» What the exercise asks: Everything from the line with "[19:23.85-19:24.05]" to the end of the entries should be set down exactly, except the pictures.

[Opening Dataset section]

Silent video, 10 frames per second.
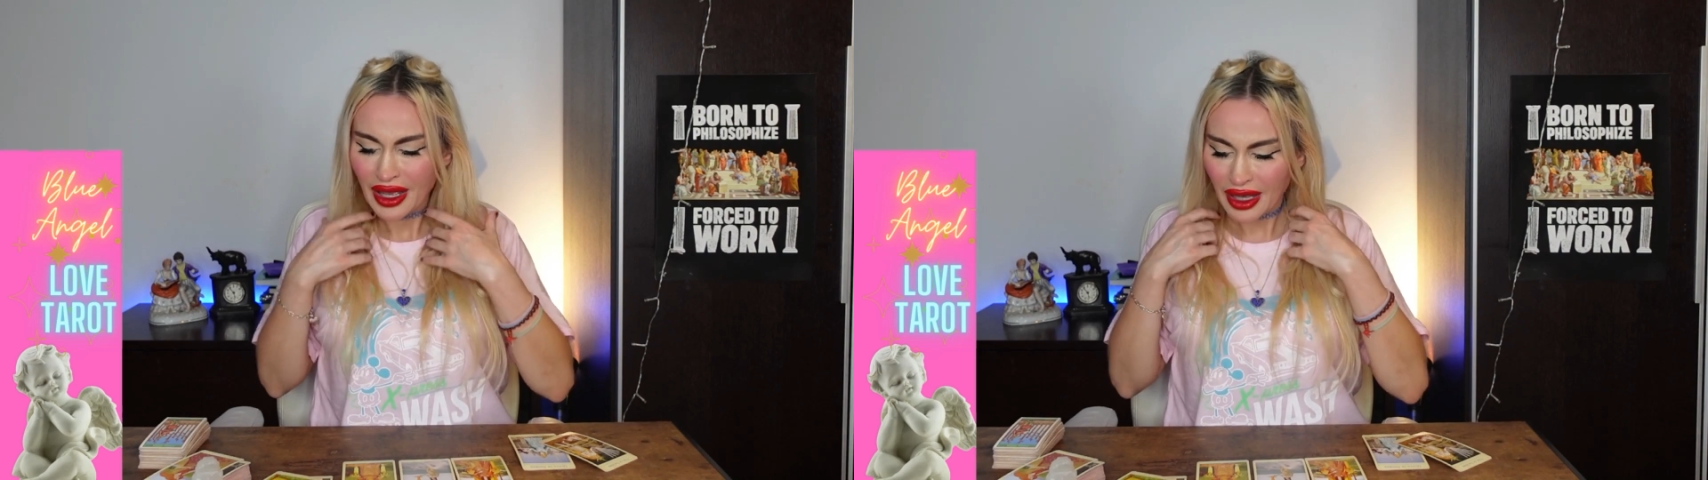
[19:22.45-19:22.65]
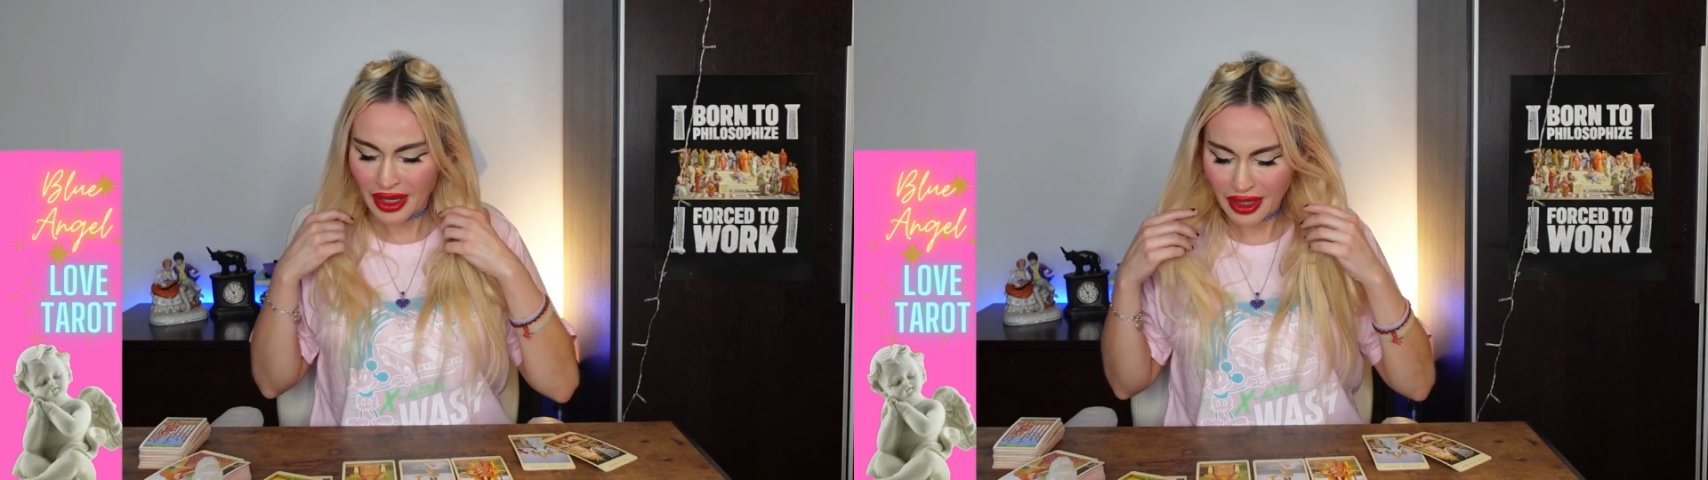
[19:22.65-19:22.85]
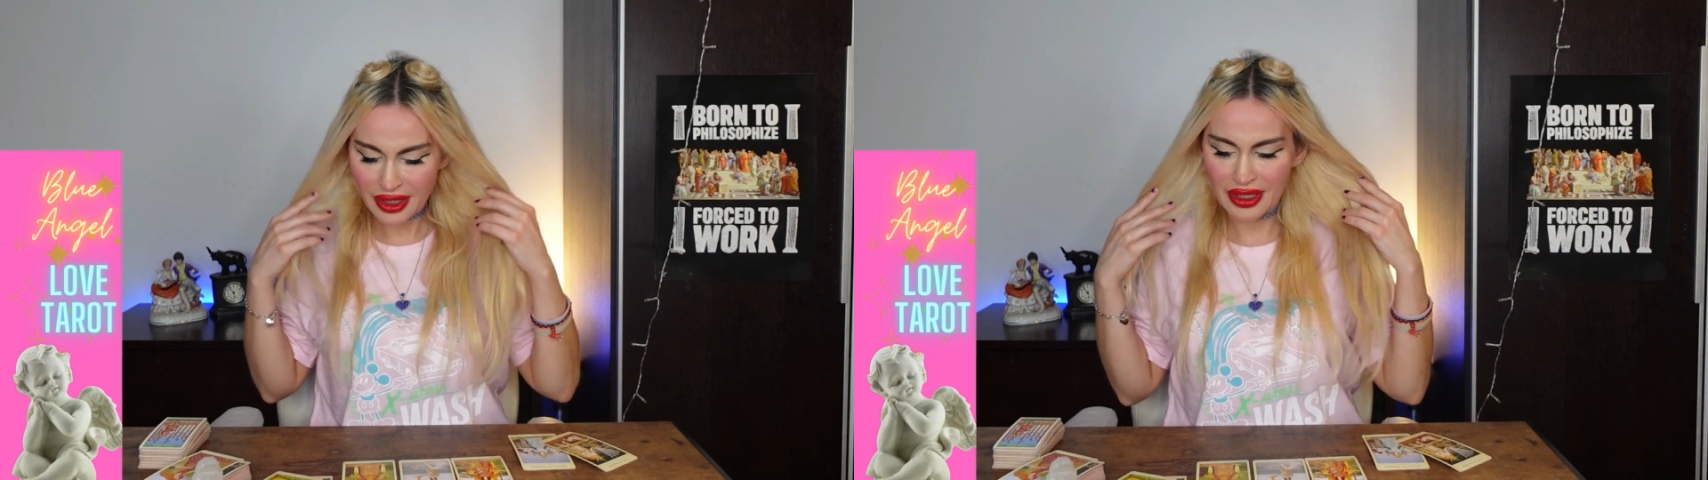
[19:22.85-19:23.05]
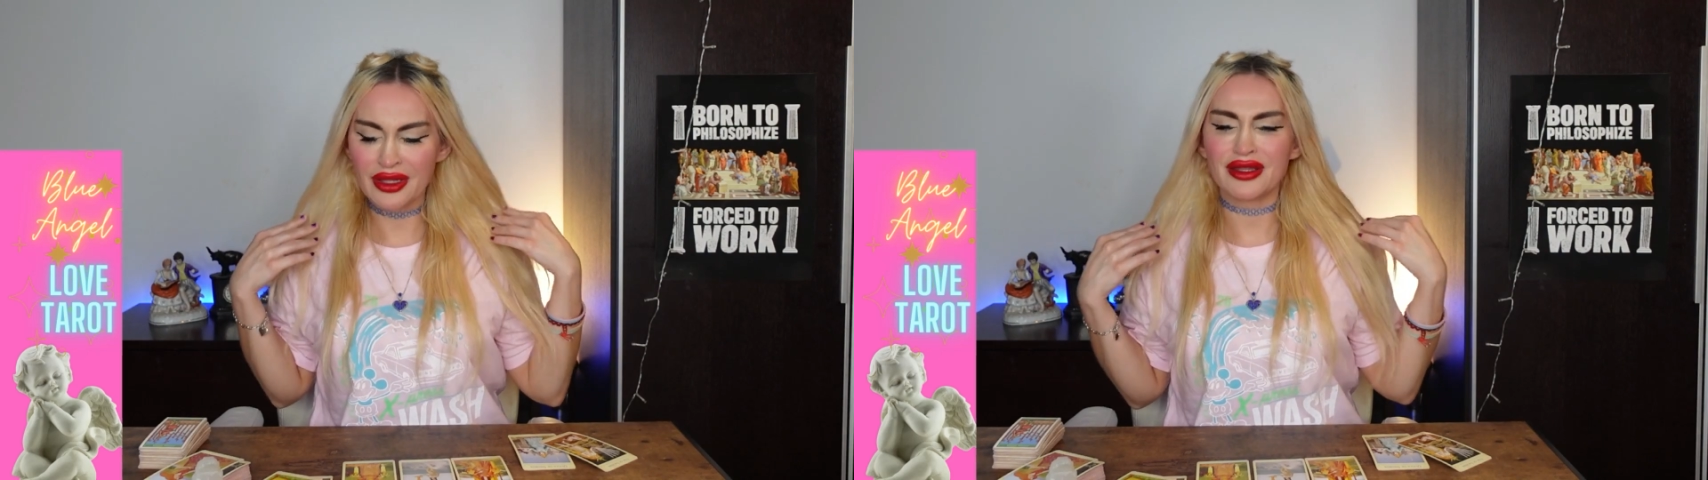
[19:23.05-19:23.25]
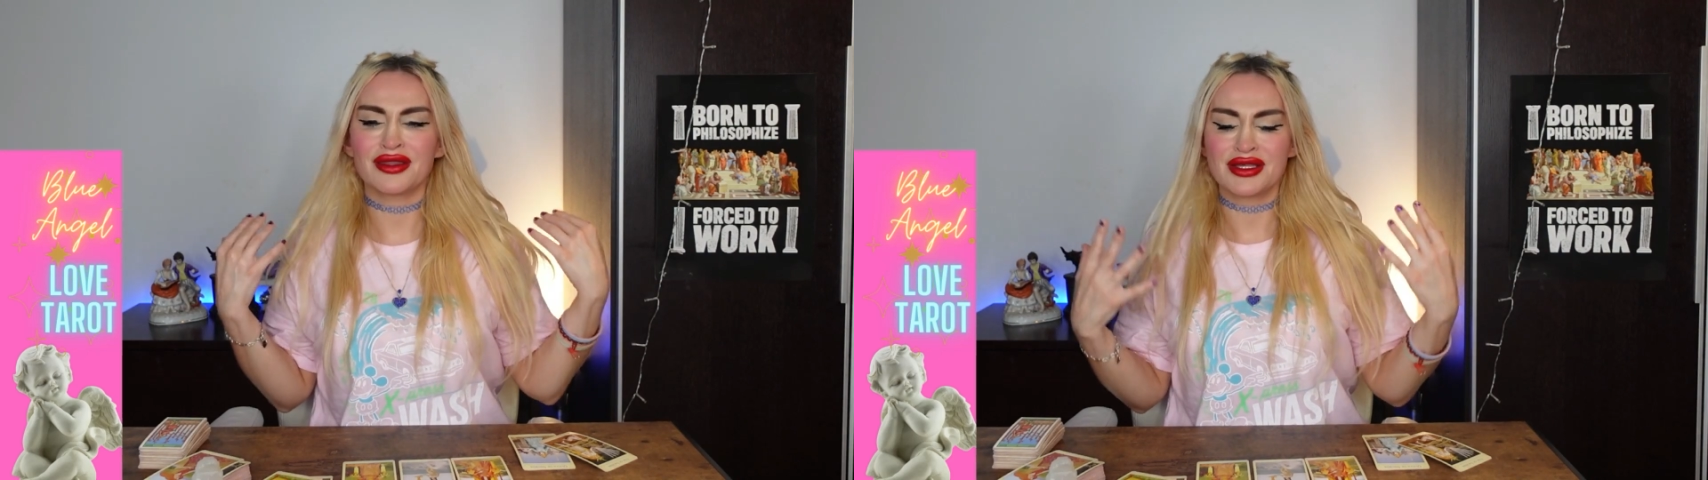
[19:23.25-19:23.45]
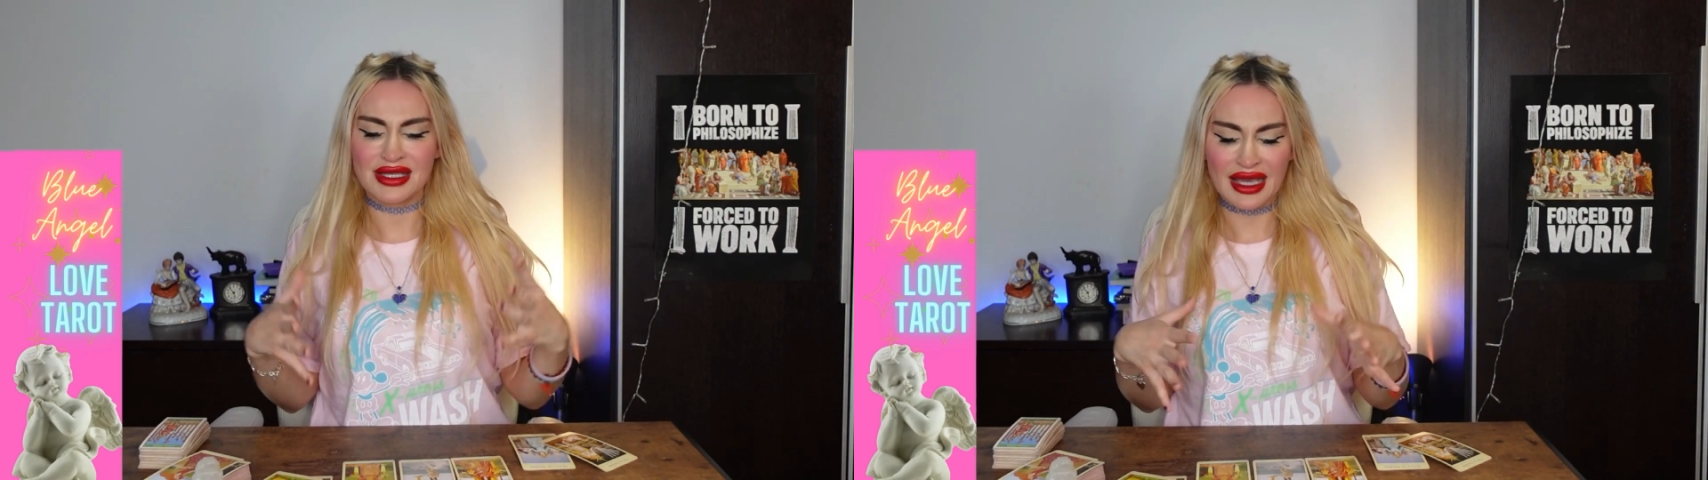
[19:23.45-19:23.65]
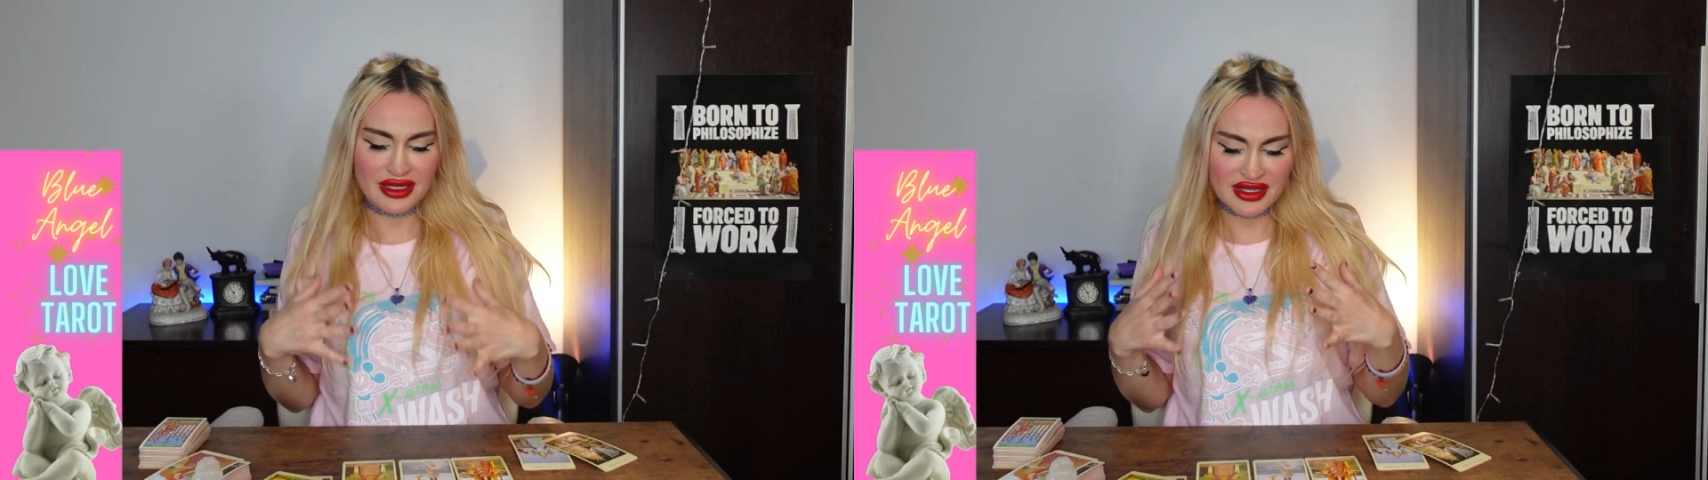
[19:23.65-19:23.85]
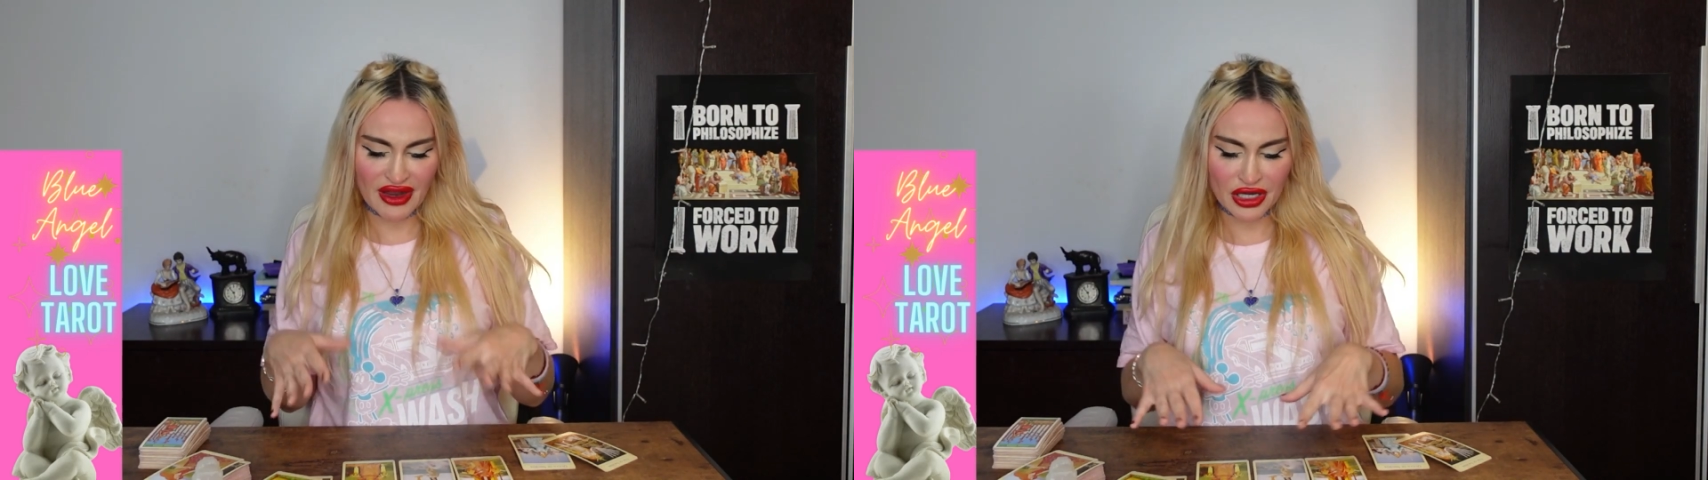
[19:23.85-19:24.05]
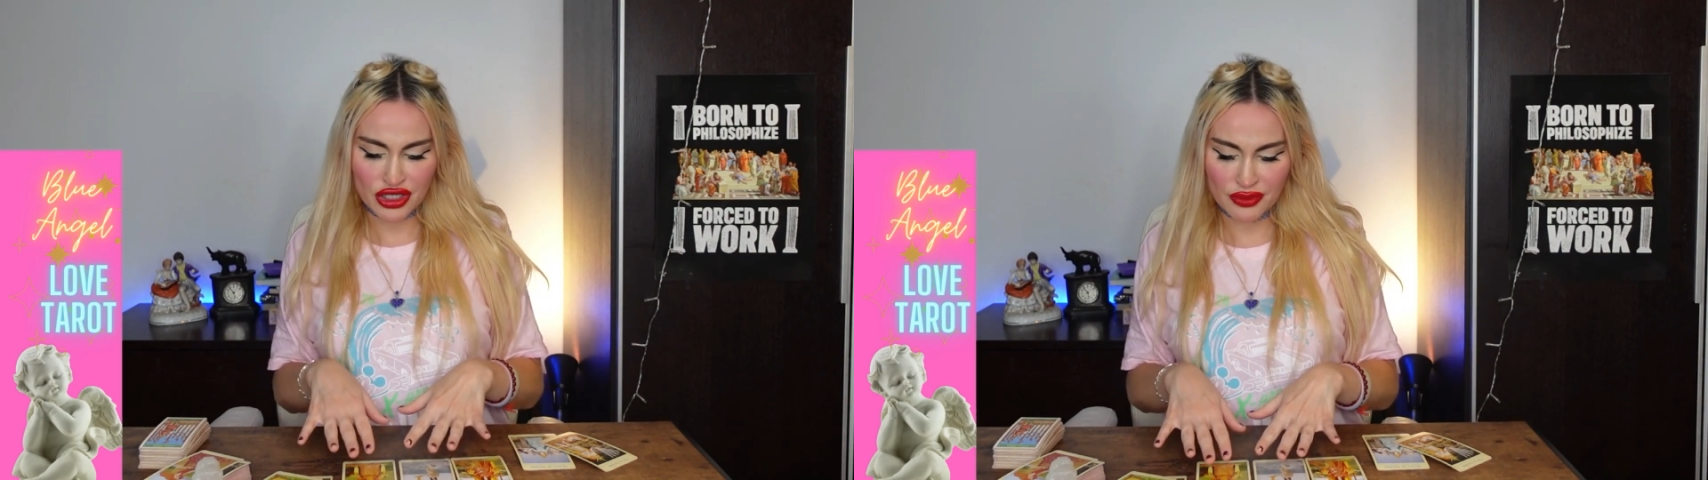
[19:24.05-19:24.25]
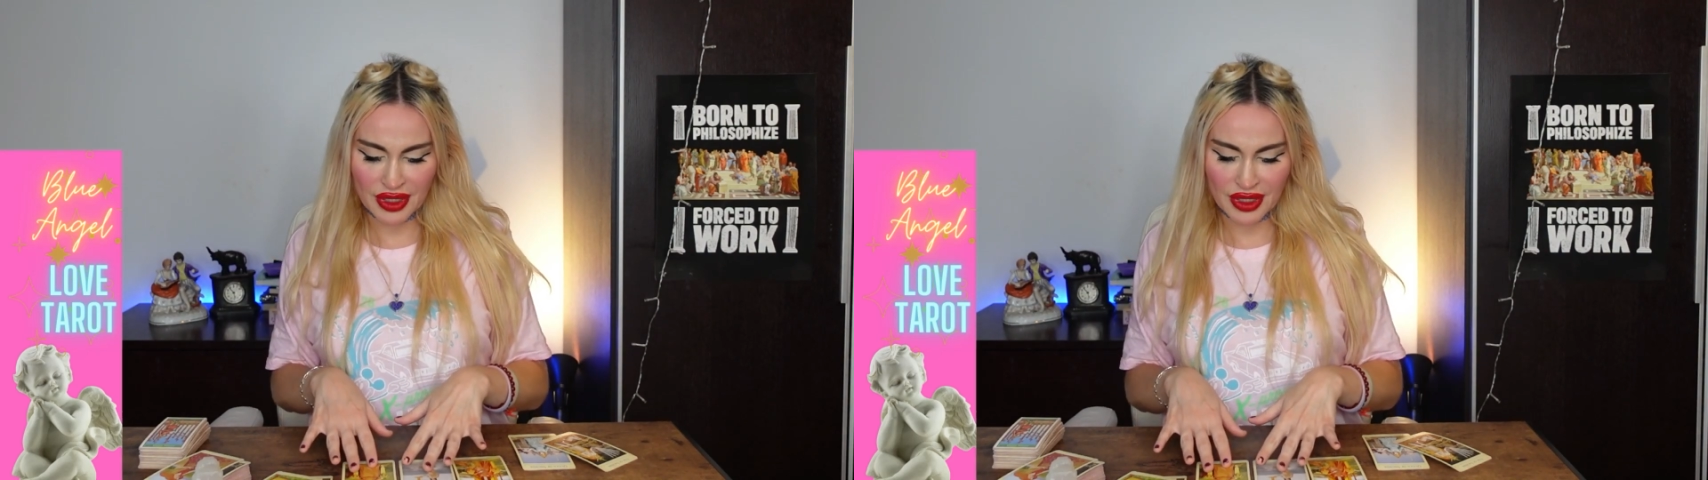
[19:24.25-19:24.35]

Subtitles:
The satisfaction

[Closing Dataset section]

» Task output:
[19:23.85-19:24.05]
[19:24.05-19:24.25]
[19:24.25-19:24.35]

Subtitles:
The satisfaction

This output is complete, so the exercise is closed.